Texte initialement paru dans Libération le 24 avril 2017

Je suis déçu, oui. D’abord du score de Hamon, catastrophiquement bas. Cela me fait mal au cœur. Et puis j’aurais préféré que ce soit Mélenchon face à Le Pen, cela aurait au moins permis de mettre cartes sur table. Là, on reporte seulement de cinq ans le combat avec le Front national. J’ai la certitude que Macron va l’emporter, mais cela ne m’empêche pas d’avoir du chagrin. A ce rythme, dans cinq ans, le FN l’emporte.

J’ai la rage de voir de plus en plus de Français voter FN, comme s’ils jouaient au loto : parce qu’ils sont désabusés de tout, parce qu’ils ont l’impression, en votant FN, de tenter quelque chose, même s’ils savent que cela ne mènera nulle part. Je suis pressé d’en découdre. Ça fait trente ans que je vois mes parents terrorisés à chaque élection, la main sur leur valise. J’en ai marre. J’ai envie de dire aux Français : chiche. Vous voulez le FN ? Eh bien, allez-y et assumez.

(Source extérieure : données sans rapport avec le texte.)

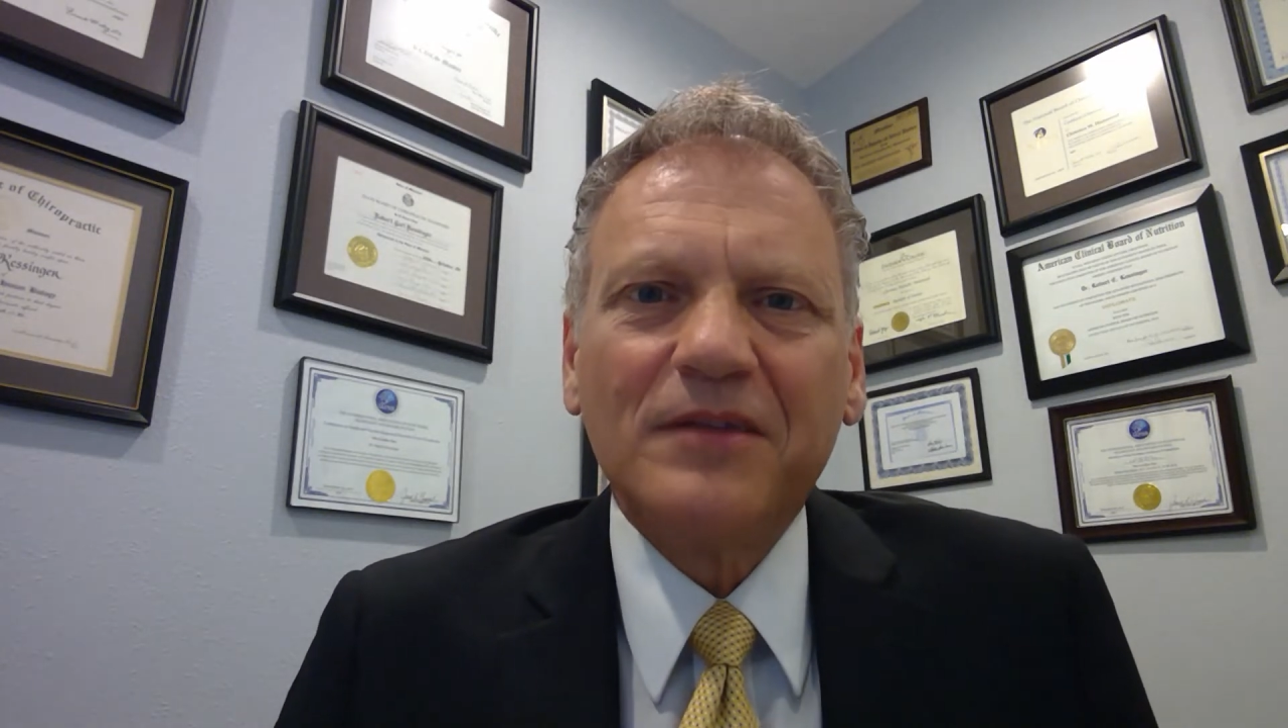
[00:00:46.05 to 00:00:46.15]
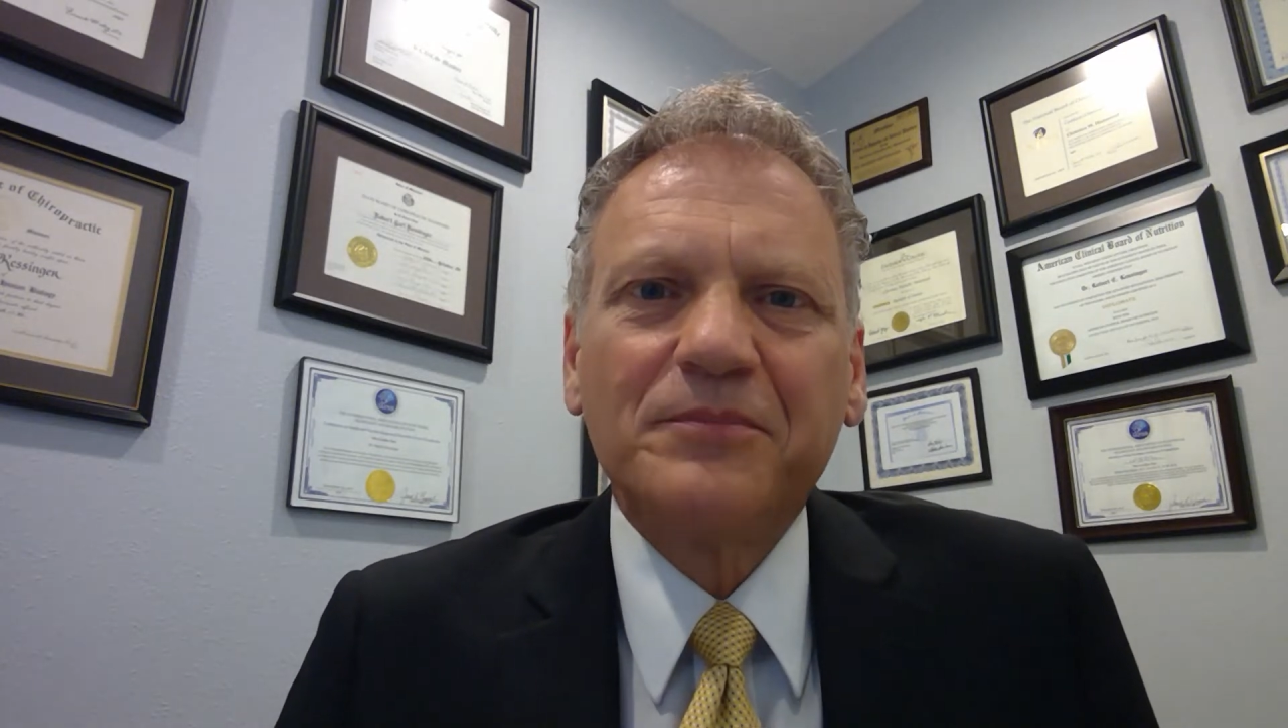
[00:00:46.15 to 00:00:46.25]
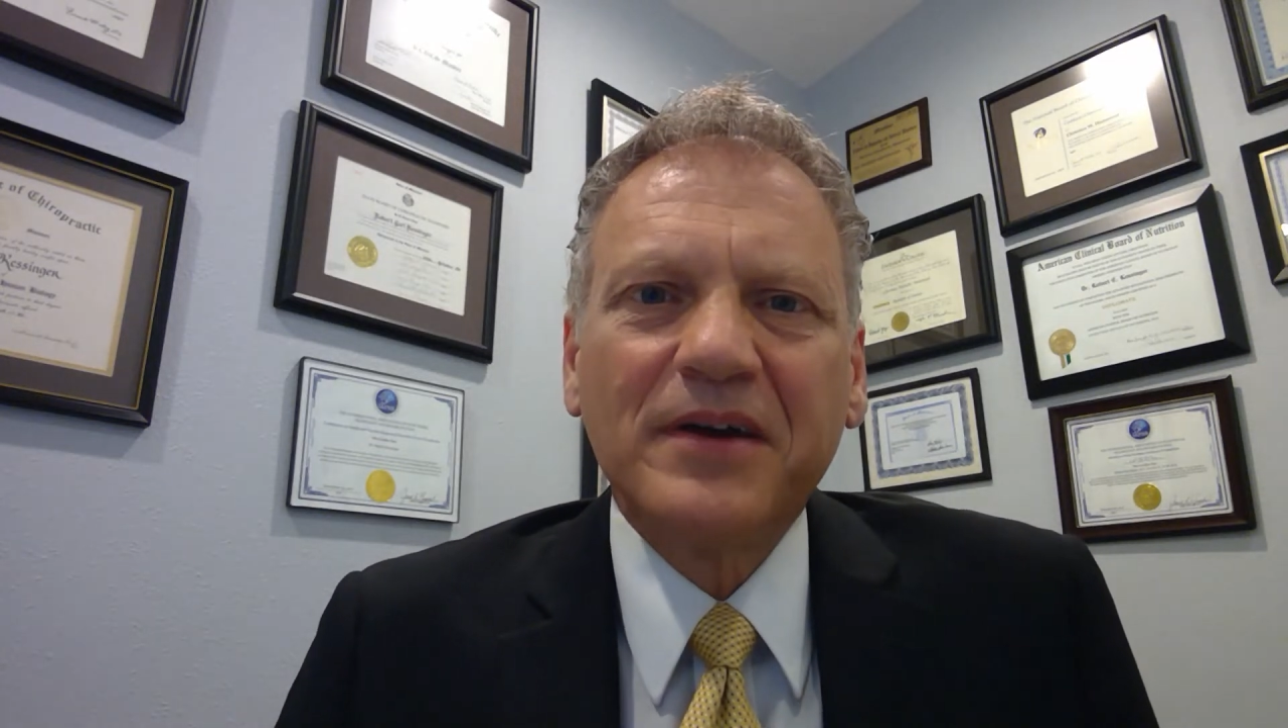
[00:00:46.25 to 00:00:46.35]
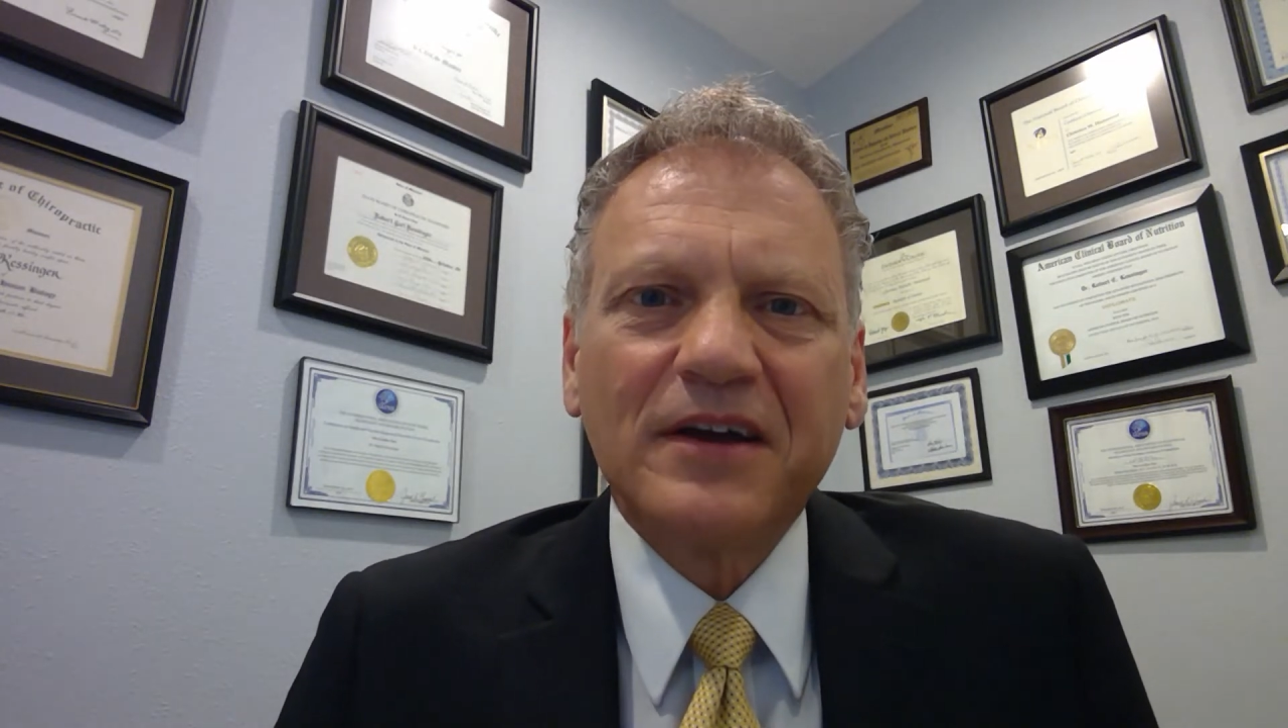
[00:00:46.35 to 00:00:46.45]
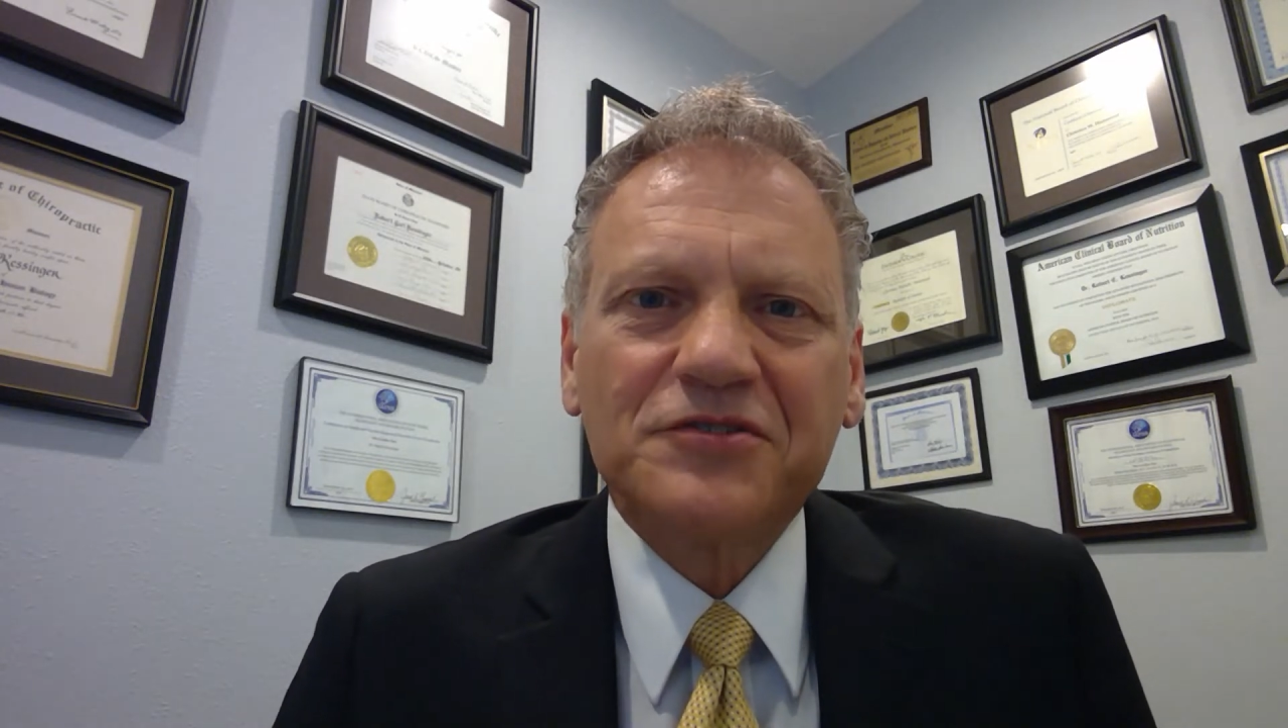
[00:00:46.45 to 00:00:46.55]

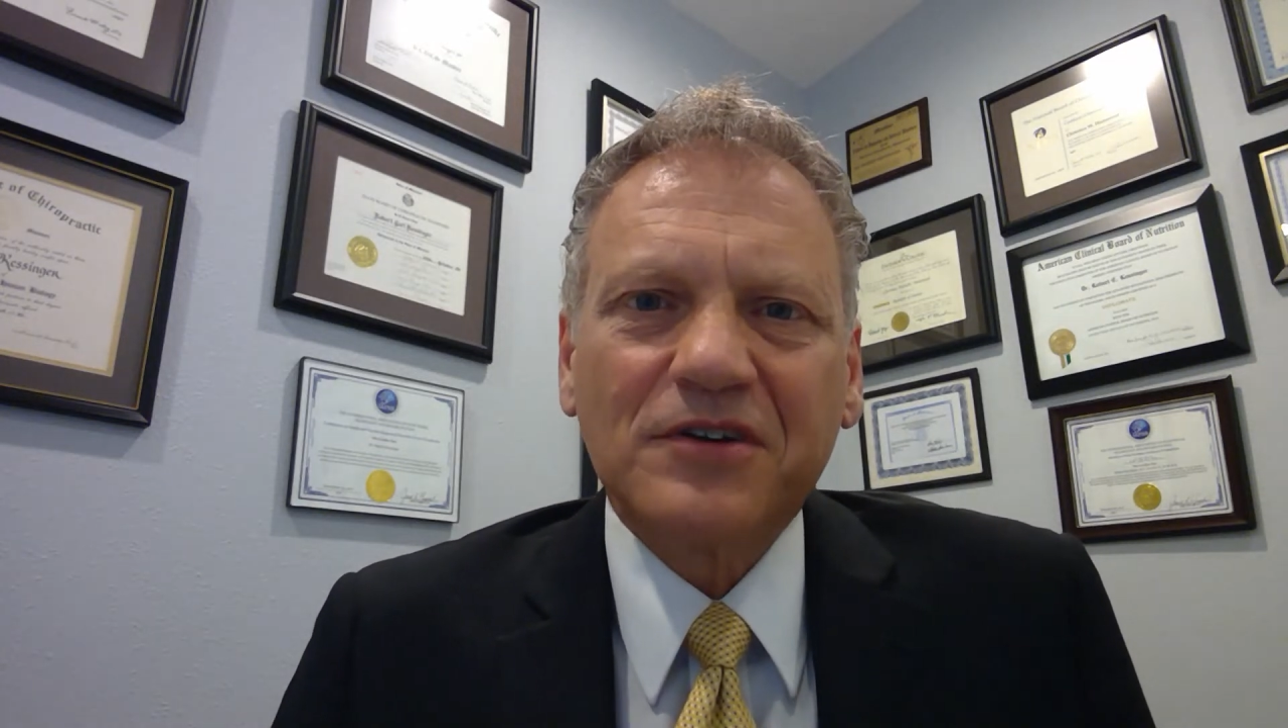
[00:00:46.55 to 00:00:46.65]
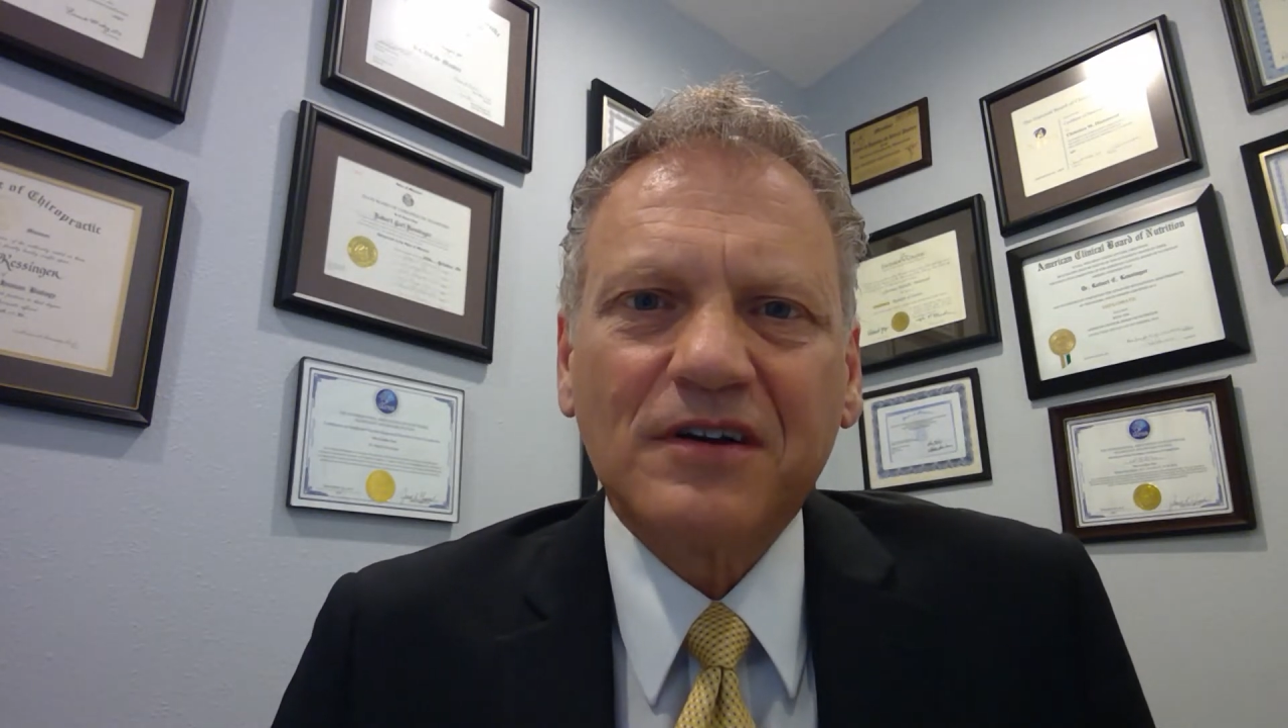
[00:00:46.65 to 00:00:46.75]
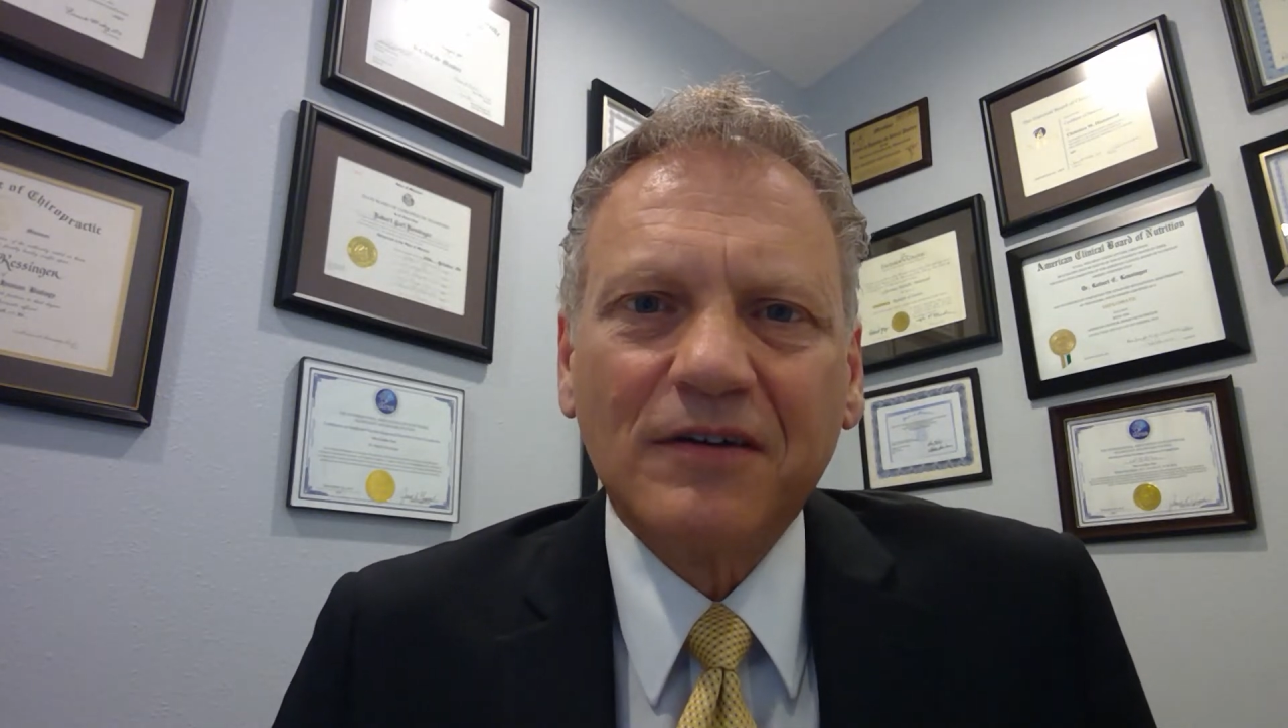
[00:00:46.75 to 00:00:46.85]
picture of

J’avais envie du combat frontal, pour en finir une bonne fois pour toutes. Avec Macron-Le Pen, ce combat est à nouveau reporté. Macron, c’est une espèce d’eau tiède. On peut y mettre les pieds sans souffrance, mais elle ne chauffe pas assez le corps quand on est vraiment animé par les valeurs de gauche. Bien sûr que je voterai pour lui au second tour. Mais il est temps que ce pays réponde à cette question fondamentale que posait cette élection : Français, quelle société voulez-vous pour demain ? Voulez-vous d’une France blanche, catholique et éternelle comme le propose Marine Le Pen ? Ou d’une France moderne, multiculturelle et généreuse ?

Quand on est fils d’Algériens, le Front national, cela veut dire quelque chose. On voit les embarcadères et les bateaux prêts à partir. C’est une peur infusée depuis l’enfance. Que vous ayez la nationalité française ne change rien. Dans la rue, vous restez toujours un Algérien. Vous n’êtes pas français dans le regard de l’autre. Nos grands-parents ont casqué, nos parents ont casqué, et nos mômes casquent encore. Ils ressentent une exclusion. Pour combien de temps ? Au bout d’un siècle de présence en France, la société doit assumer et décider.